> EXCERPTED DATA:

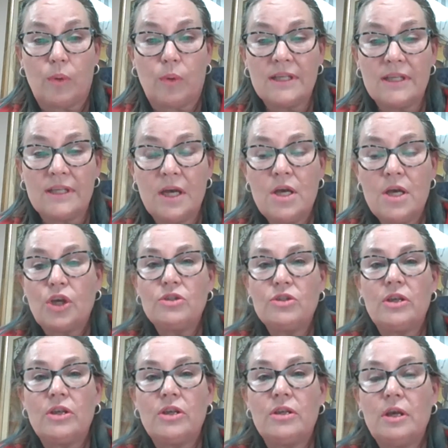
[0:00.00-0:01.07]
So
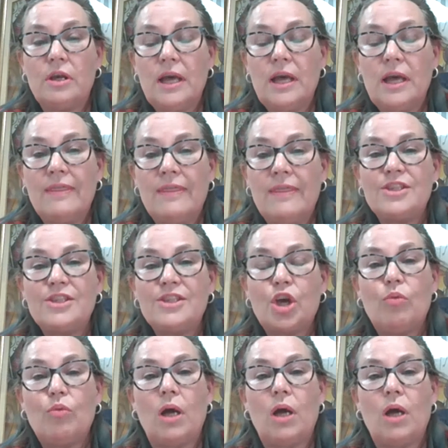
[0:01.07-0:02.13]
the so
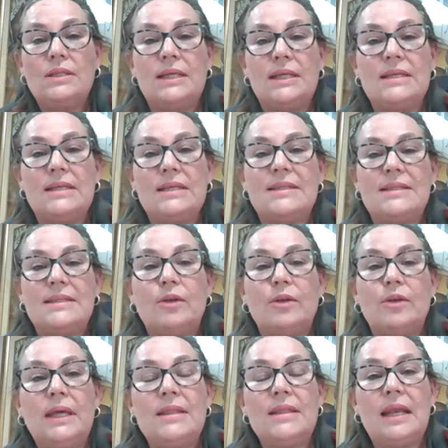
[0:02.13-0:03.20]
what is that we can
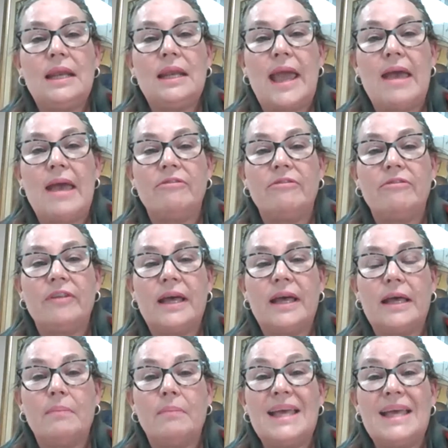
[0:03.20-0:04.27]
then have
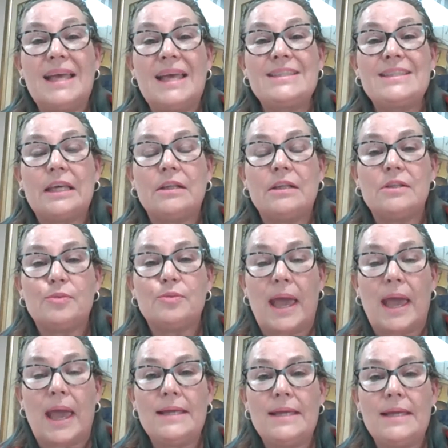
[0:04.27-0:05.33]
a skills
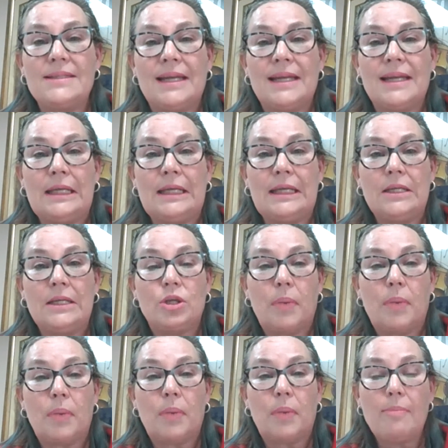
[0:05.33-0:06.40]
base and a leadership
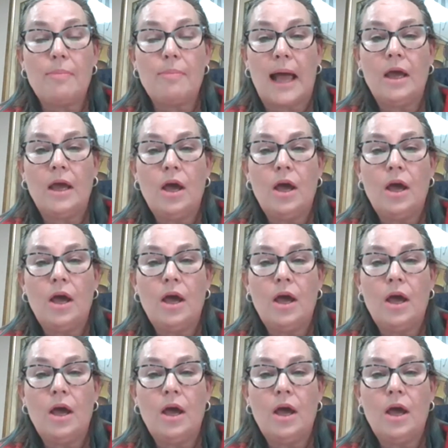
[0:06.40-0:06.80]
pipeline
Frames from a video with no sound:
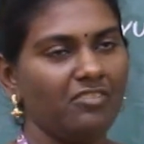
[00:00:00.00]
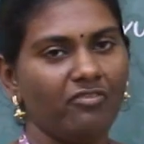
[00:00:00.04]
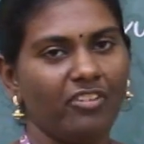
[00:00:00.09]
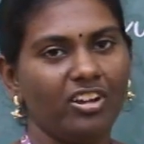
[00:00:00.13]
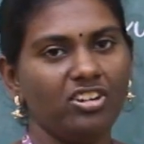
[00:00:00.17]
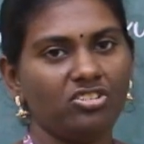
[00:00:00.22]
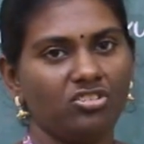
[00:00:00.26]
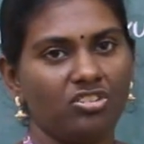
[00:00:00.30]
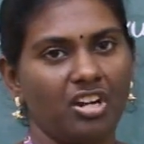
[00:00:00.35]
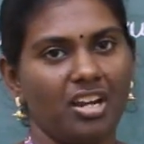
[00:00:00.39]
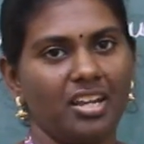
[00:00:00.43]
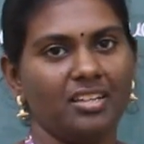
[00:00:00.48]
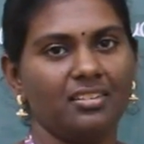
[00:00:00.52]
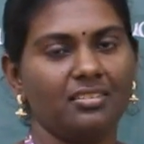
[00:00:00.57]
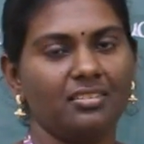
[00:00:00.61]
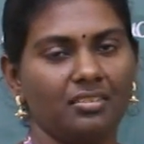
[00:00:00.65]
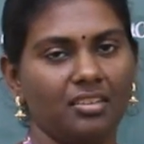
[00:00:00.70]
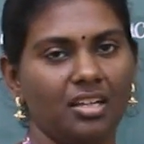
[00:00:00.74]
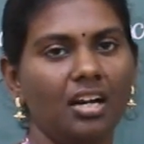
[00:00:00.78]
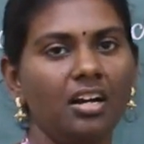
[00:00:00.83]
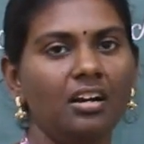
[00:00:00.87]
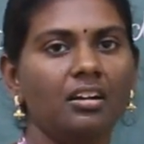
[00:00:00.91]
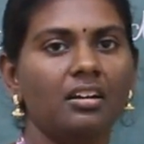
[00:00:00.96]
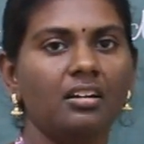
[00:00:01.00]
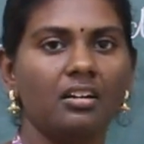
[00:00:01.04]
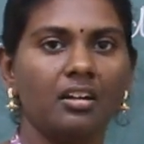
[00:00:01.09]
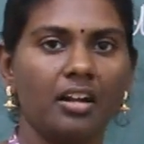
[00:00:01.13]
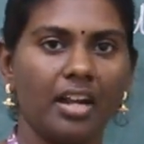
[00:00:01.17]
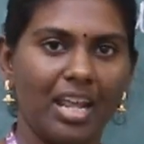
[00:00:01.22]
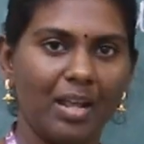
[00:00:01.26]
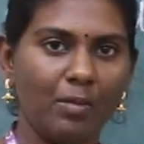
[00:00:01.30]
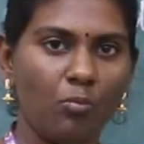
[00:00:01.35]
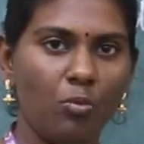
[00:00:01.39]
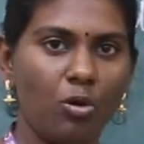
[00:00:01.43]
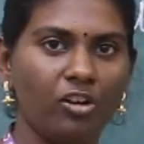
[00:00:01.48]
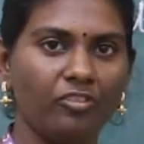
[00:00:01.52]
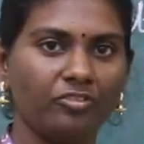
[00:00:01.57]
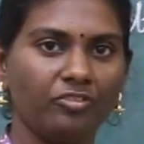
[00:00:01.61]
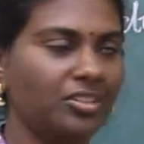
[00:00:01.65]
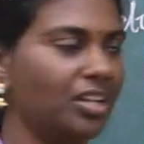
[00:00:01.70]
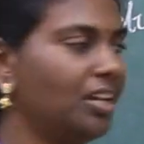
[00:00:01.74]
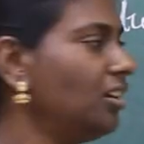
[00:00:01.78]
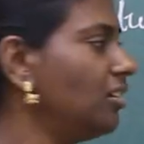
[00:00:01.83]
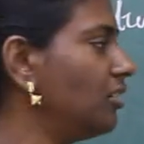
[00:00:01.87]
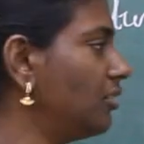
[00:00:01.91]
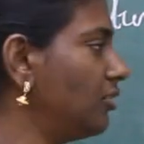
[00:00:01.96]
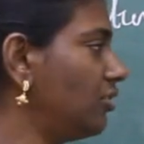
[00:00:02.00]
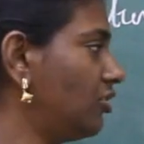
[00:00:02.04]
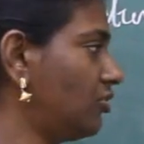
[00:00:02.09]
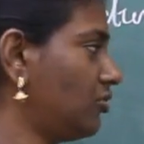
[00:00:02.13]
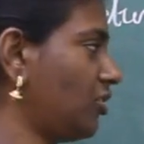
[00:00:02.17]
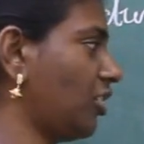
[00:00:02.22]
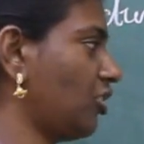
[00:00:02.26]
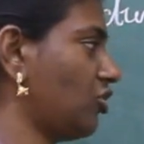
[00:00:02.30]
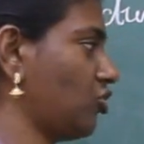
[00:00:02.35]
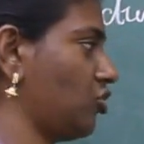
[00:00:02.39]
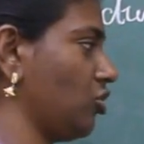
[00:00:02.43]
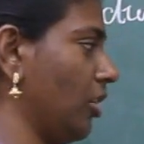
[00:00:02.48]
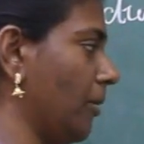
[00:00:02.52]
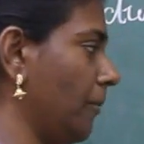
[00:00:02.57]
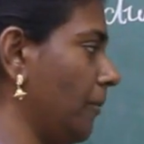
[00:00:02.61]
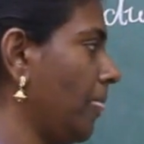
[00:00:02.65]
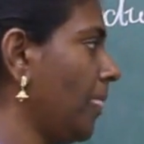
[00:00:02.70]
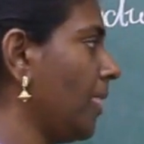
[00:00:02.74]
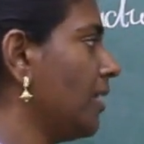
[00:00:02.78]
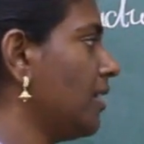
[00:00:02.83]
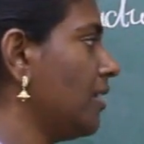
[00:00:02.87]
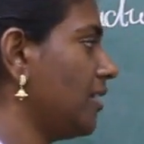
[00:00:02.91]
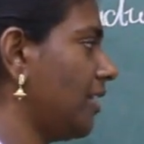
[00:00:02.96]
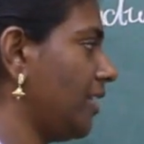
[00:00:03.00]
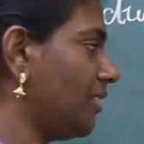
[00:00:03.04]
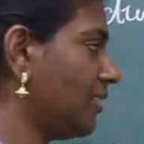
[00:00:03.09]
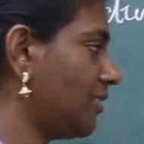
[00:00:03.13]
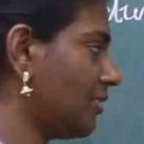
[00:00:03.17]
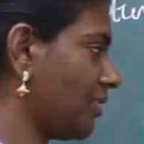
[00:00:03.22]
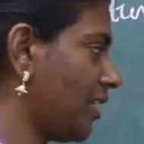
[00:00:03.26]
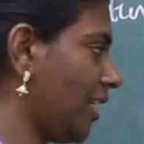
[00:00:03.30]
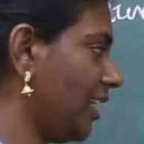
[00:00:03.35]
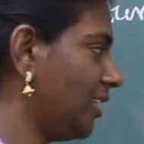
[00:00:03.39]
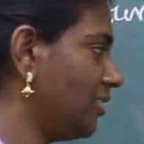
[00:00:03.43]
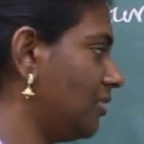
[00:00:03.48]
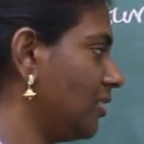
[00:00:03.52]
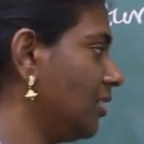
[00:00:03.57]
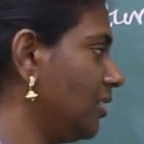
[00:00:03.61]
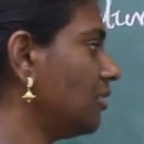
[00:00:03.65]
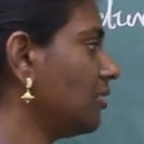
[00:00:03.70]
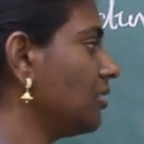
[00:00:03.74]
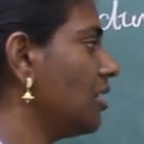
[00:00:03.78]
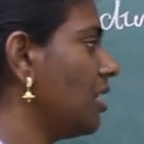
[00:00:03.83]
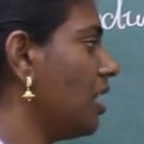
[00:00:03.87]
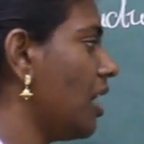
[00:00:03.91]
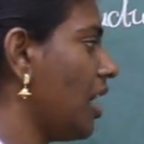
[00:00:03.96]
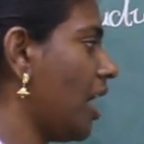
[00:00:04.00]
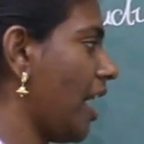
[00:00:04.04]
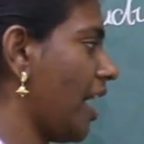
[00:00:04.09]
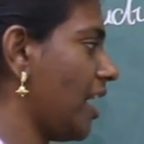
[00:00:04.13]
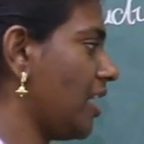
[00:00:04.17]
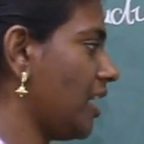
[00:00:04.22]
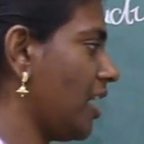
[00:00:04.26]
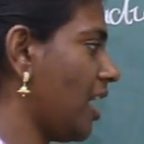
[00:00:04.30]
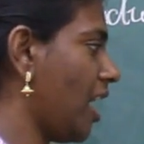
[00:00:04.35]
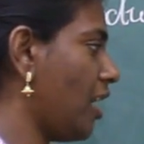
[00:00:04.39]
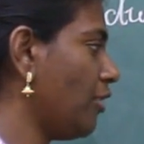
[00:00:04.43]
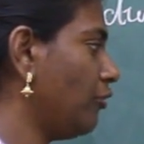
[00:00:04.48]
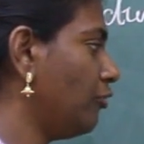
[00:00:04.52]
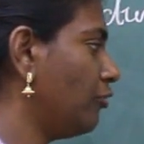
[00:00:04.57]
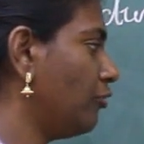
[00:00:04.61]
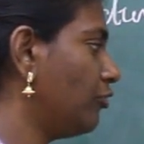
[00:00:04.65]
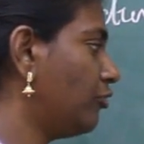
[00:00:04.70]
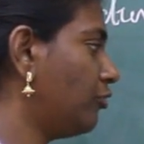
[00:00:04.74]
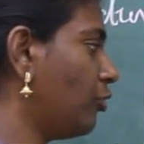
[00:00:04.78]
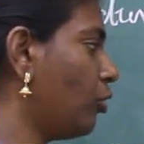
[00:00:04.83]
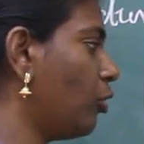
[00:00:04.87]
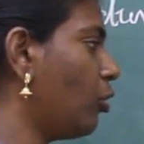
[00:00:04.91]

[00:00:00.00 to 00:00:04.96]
inventory is the name of the structure. Inside this, I have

> WHAT THE TASK REQUIRES: Nothing but the lines from the first line of the data above through the line holding "[00:00:00.09]" may appear in the response, copied exactly and without pictures.

> RESULT:
[0:00.00-0:01.07]
So
[0:01.07-0:02.13]
the so
[0:02.13-0:03.20]
what is that we can
[0:03.20-0:04.27]
then have
[0:04.27-0:05.33]
a skills
[0:05.33-0:06.40]
base and a leadership
[0:06.40-0:06.80]
pipeline
Frames from a video with no sound:
[00:00:00.00]
[00:00:00.04]
[00:00:00.09]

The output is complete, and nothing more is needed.